The line of people waiting for doors to open wrapped around the Oriental Theater — showcasing the aesthetic influences of the “Godfather of Goth’s” reach as most people, dressed in black, peered anxiously at their phones or watches. The mood was everything but somber. There was an electric energy in the wait, and talk of Bauhaus cut through the cold and fog that had accumulated almost as a way of inviting the night into existence.

Bauhaus hasn’t been a full band since 2008 when they released their final studio album to date titled Go Away White. The contention between members led them to disband and pick up solo projects outside of the Bauhaus name. The concerts on Monday and Tuesday night were the closest the band has come to working in fruition since their official break-up — with bassist David J and frontman Peter Murphy touring together to celebrate 40 years of Bauhaus history. The two goth champions went through their first studio album In The Flat Field with other intrinsic Bauhaus hits sprinkled through the set as well.

Photo of David J and Peter Murphy / Courtesy of Peter Murphy’s Facebook

Monday night started promptly at 8 p.m. with Vinsantos — who called themselves “the queer witch of New Orleans” — walking through the crowd to the stage. Their humor and outfits were a perfect compliment to the venue and their musicianship was exactly what the night needed. Through dark lyricism, Vinsantos spun a web of musicality, sweeping through dramatic arpeggios on the piano. After a “non-consensual encore” — where Vinsantos directed the crowd beforehand to clap loudly enough to get them back on stage — the night went quiet as Desert Mountain Tribe (a three-piece band from England) took the spotlight. The band started going through their motions and quickly picked up speed and energy akin more to the Colorado jam scene than a goth show. Although this was the case, the audience embraced the change. Desert Mountain Tribe is an accomplished band with a drummer who was dripping sweat at the end of their set due to the complexity of the rhythmic patterns.

A bit before 10 p.m., the former members of Bauhaus and guitarist Mark Thwaite and drummer Marc Slutsky made it to the stage. Murphy is still a sight to behold, with his striking blue eyes and high cheekbones, he evokes all of the undertones of the goth culture he is so well known for. David J adorned dark sunglasses and a popped collar and stood directly left of Murphy. The night began with “Double Dare,” with In The Flat Field album art projecting behind the band as the drummer picked up tempo and Thwaite ripped through the distorted guitar chords. There was barely pause between songs as the four-piece explored song after song to uproars of applause. “The Spy In The Cab” was an entertaining performance with David J staring straight ahead at the audience while holding and repeating a bass note that came out mimicking a heart rate monitor. Murphy would jaunt around the stage with a bedazzled jacket in tow, looking down at the audience with a mixture of disdain and curiosity. His vocals never faltered and his theatrics managed to overcome the test of time. During “Stigmata Martyr,” Murphy used the microphone stand to suspend himself as if crucified while the band ripped through the instrumentals of the song.

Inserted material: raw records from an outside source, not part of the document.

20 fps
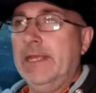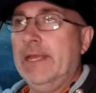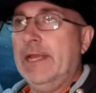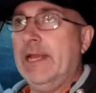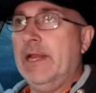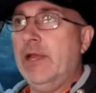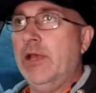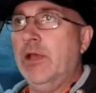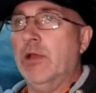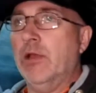
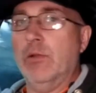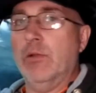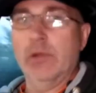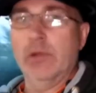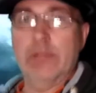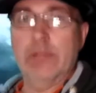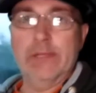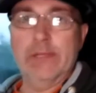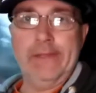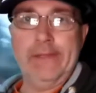Hello.
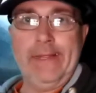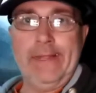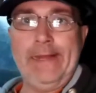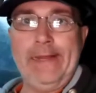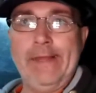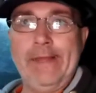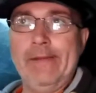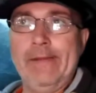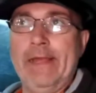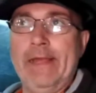
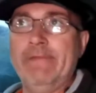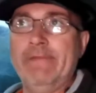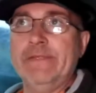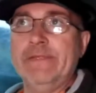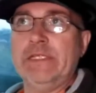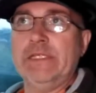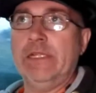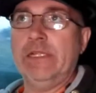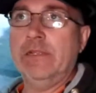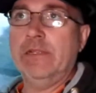Hello, loves.
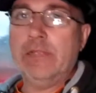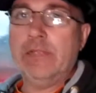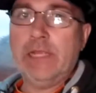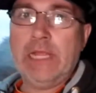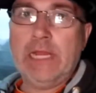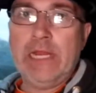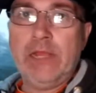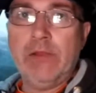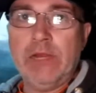Hello,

The In The Flat Field setlist ended with “Nerves” but the band was far from done. They paid tribute to some of Bauhaus’s most loved songs including, but not limited to, “Bela Lugosi’s Dead.” There was a quick outfit change for Murphy as he donned a darker coat for the classic hit and a single spotlight shined on him during the opening verse. The shadows of each performer reflected on a now blank background, making every movement look augmented and distorted, a technical feat reflective of the ambiance. Murphy loomed over the audience, his eyes somehow more distinct and demonizing than before. He popped his cape-like collar a la Dracula and zeroed in on the crowd quite literally like Bela Lugosi would have done in one of his renditions of the famous vampire. The moment shifted as he moved on to other classic songs but the fear dwindled — a fear that was half of the appeal of the show to begin with.

Bauhaus was an important part of music history and Murphy and David J managed to evoke the genre they inspired with ease —despite the new age of music they live in. The darkness of the genre lives in a misunderstood place within most peoples hearts, resorting to stereotyping the music with the morality of the people who enjoy it. Goth and all that embodies it often is just a channel of self-expression that doesn’t require status quo affirmation. It’s a catharsis for the norms of day to day life. The proof is in the actual emotion evoked in these shows — and Murphy is the definitive homage to the genre as a whole. As he maneuvered through songs of angst and misunderstanding with his sallow intensity, he still managed to catch the eye of a small boy front row and pantomimed to the parents mid-song to make sure the kid had earplugs. Maybe not what you’d expect from the dark realms of goth, but definitely a reflection of what the genre is really all about.